About this exercise
Print exactly the lines from the one containing "[00:00:00.00]" through the last line of the records below, both included, and nothing else; omit any pictures.

┄┄┄┄┄┄┄┄┄┄┄┄┄┄┄┄┄┄┄┄

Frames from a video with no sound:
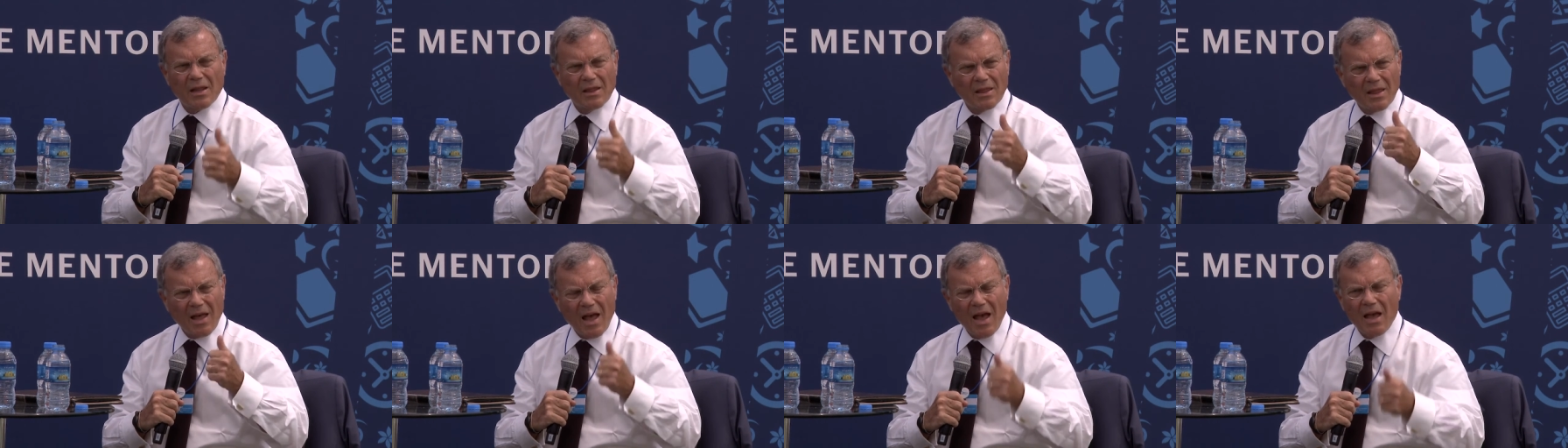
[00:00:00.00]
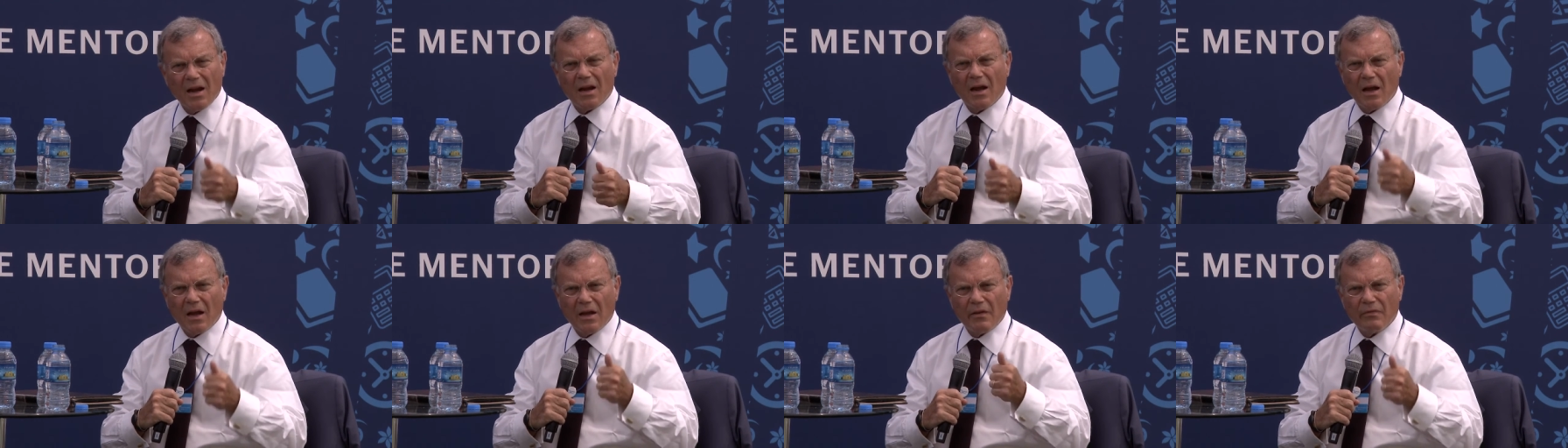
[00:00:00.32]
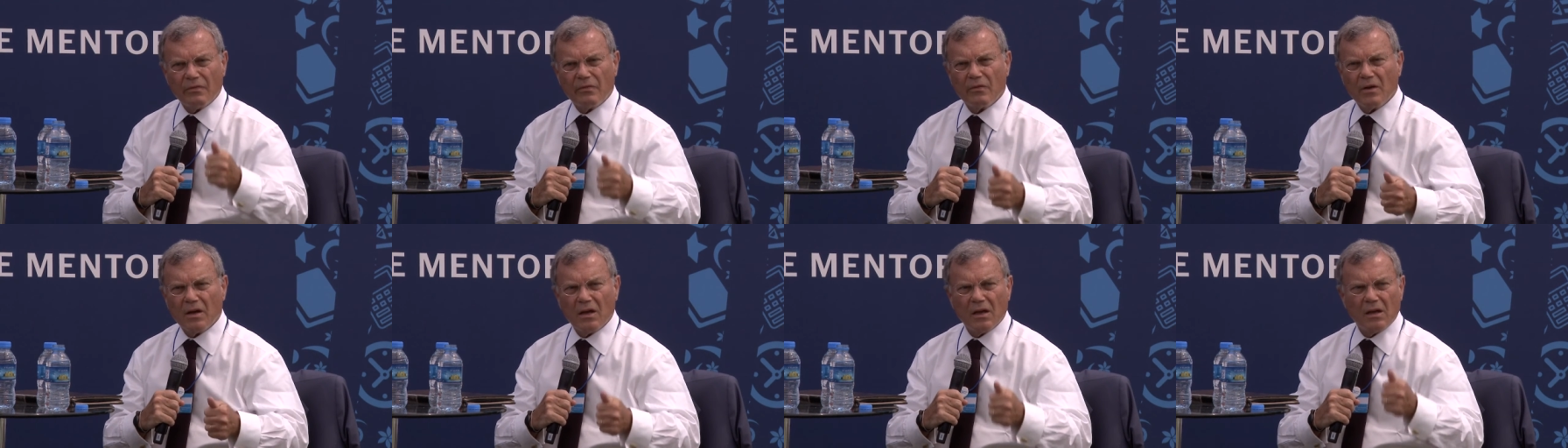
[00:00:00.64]
That I
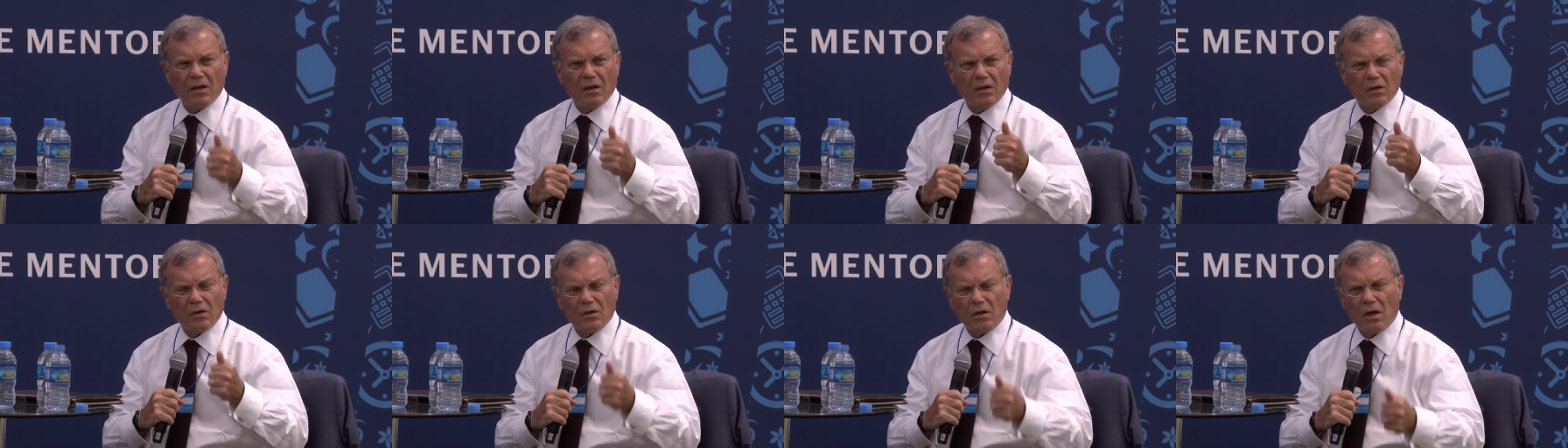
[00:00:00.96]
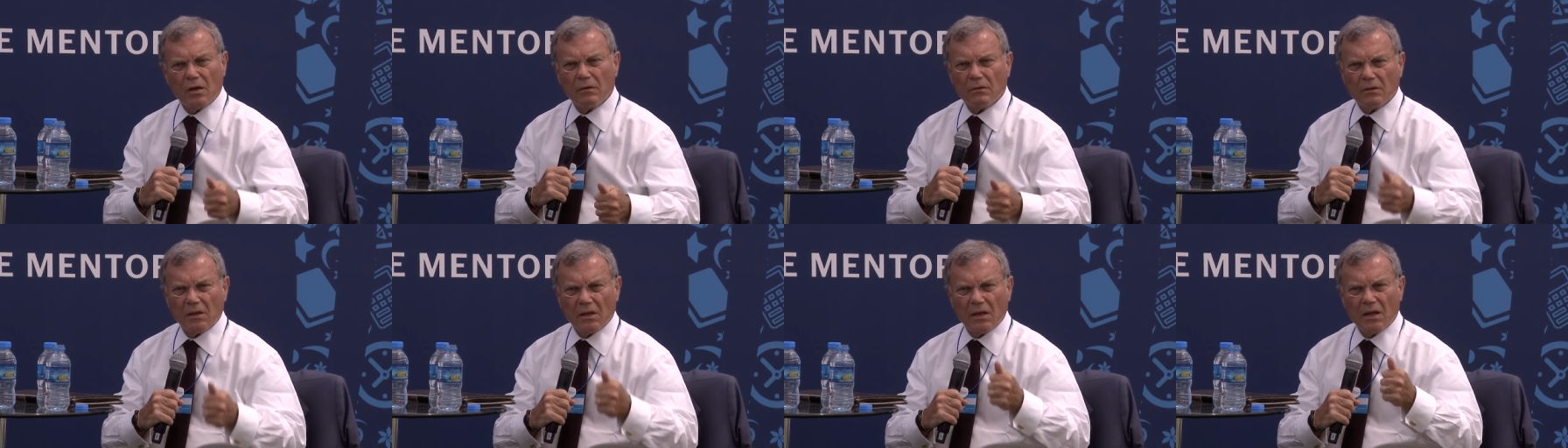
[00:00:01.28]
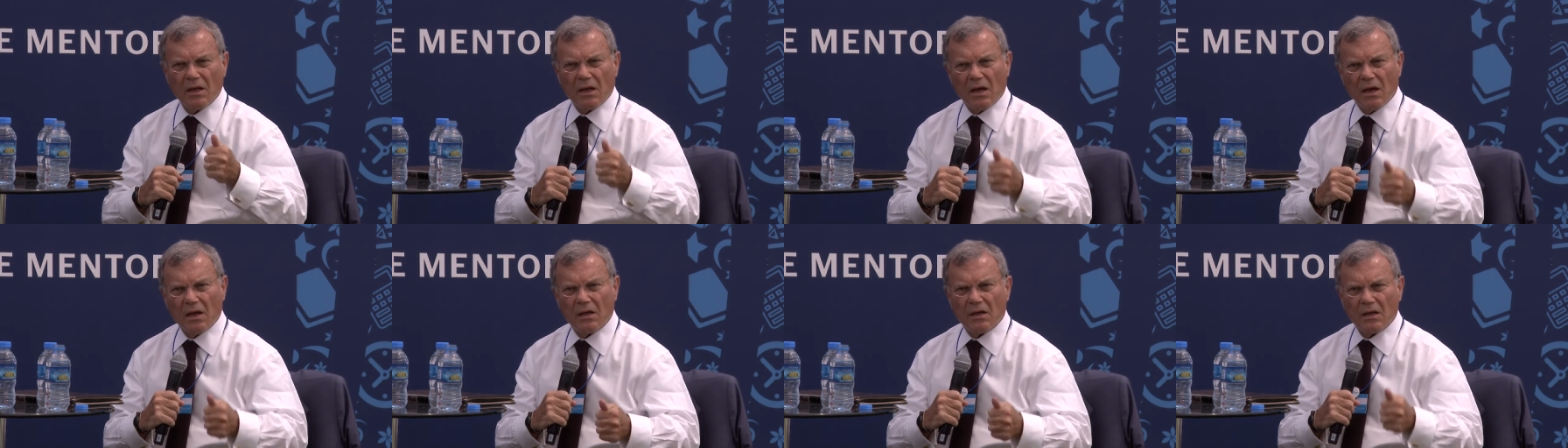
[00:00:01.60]
find
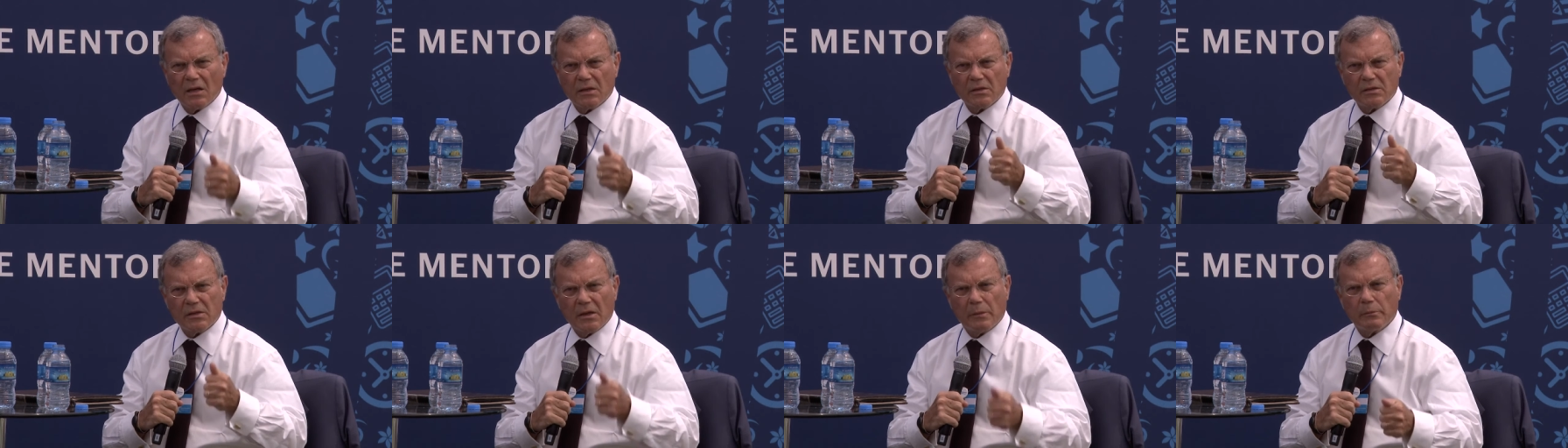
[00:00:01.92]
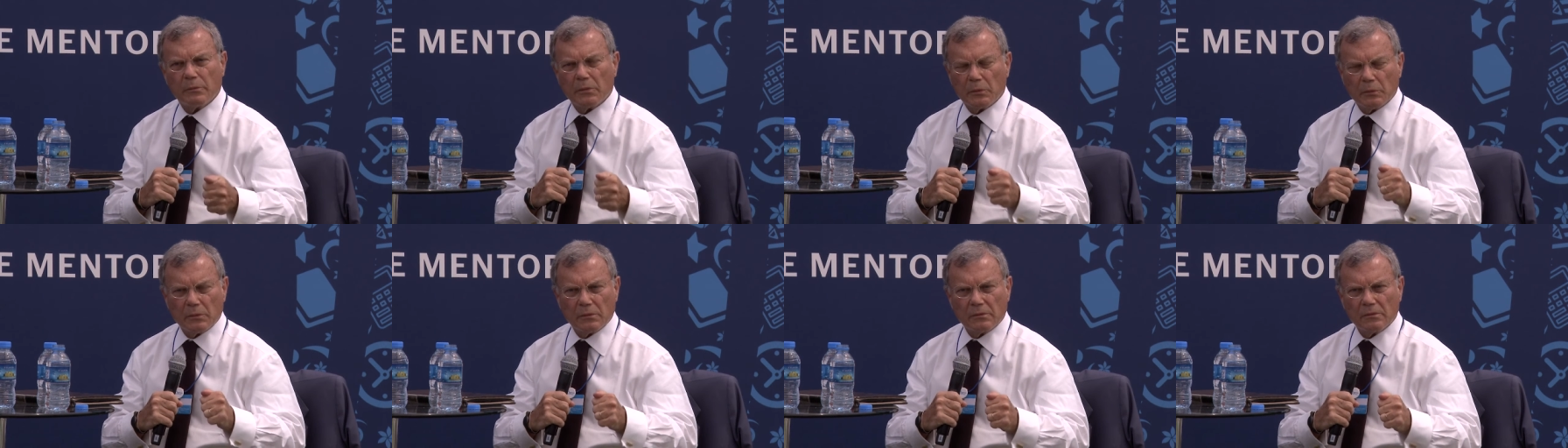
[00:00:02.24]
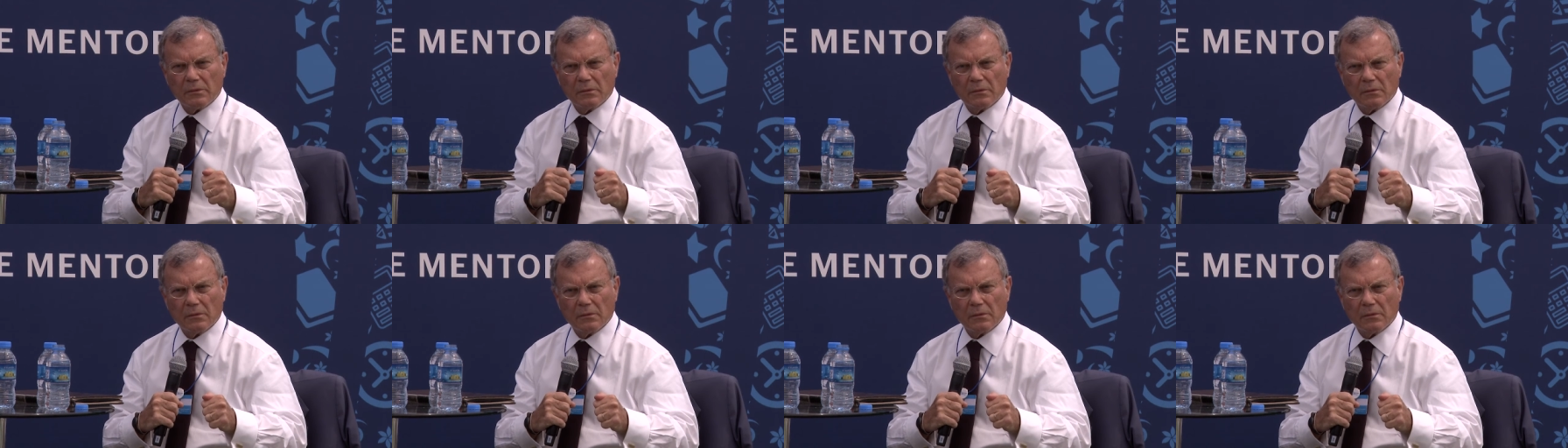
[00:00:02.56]
totally unacceptable.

┄┄┄┄┄┄┄┄┄┄┄┄┄┄┄┄┄┄┄┄

Exercise solution
[00:00:00.00]
[00:00:00.32]
[00:00:00.64]
That I
[00:00:00.96]
[00:00:01.28]
[00:00:01.60]
find
[00:00:01.92]
[00:00:02.24]
[00:00:02.56]
totally unacceptable.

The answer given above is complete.